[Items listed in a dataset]
++++++++
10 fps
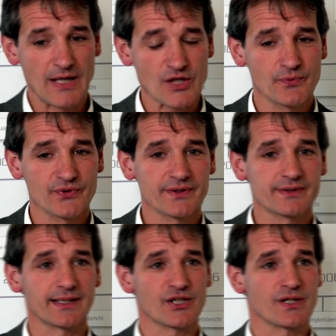Beispiel ist in
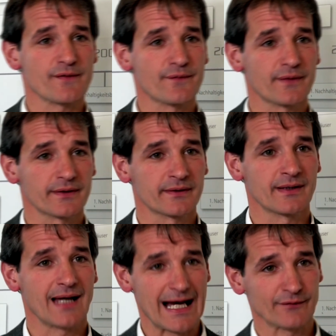St.
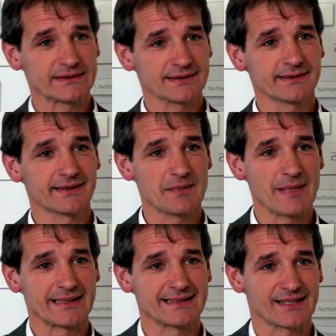Stephan-Aviertel, in der
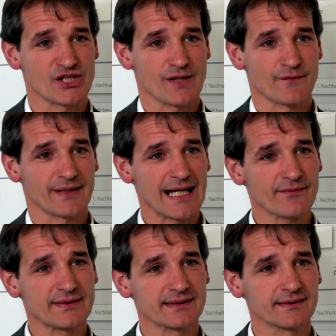Gemeinde St.
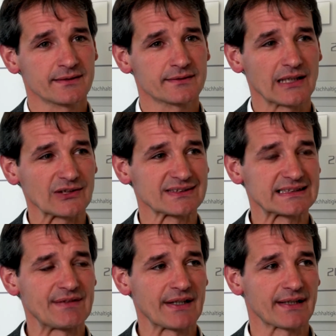Stephan-Aviertel,
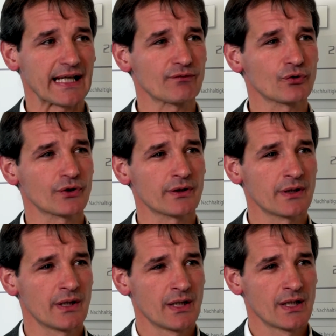1200 Einwohner.
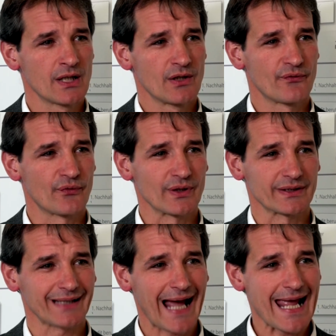Vor
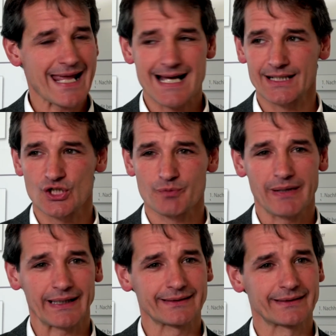drei Jahren
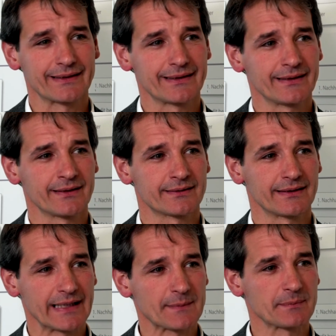sperrte
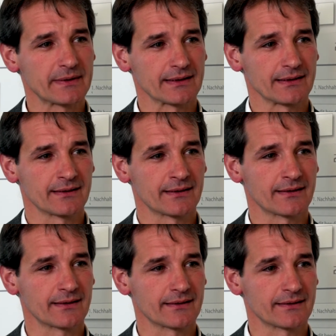der
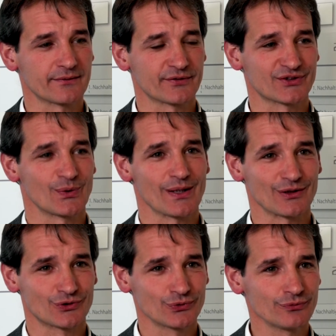Lebensmittelversorger
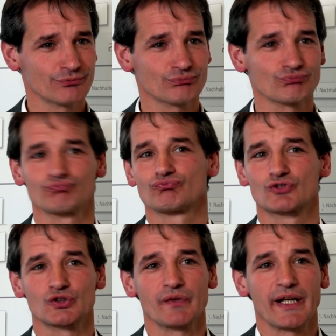zu.
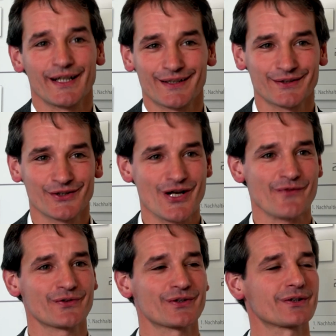Zu wenig
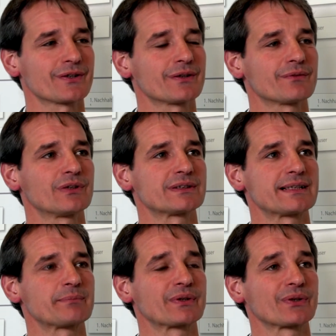Geschäft äh, war
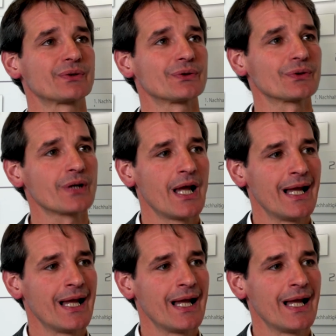seine Begründung.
++++++++
- **ABOUT THIS TASK**:
Transcribe the records in full and exactly. Pictures stay out.

- **EXERCISE RESULT**:
10 fps
Beispiel ist in
St.
Stephan-Aviertel, in der
Gemeinde St.
Stephan-Aviertel,
1200 Einwohner.
Vor
drei Jahren
sperrte
der
Lebensmittelversorger
zu.
Zu wenig
Geschäft äh, war
seine Begründung.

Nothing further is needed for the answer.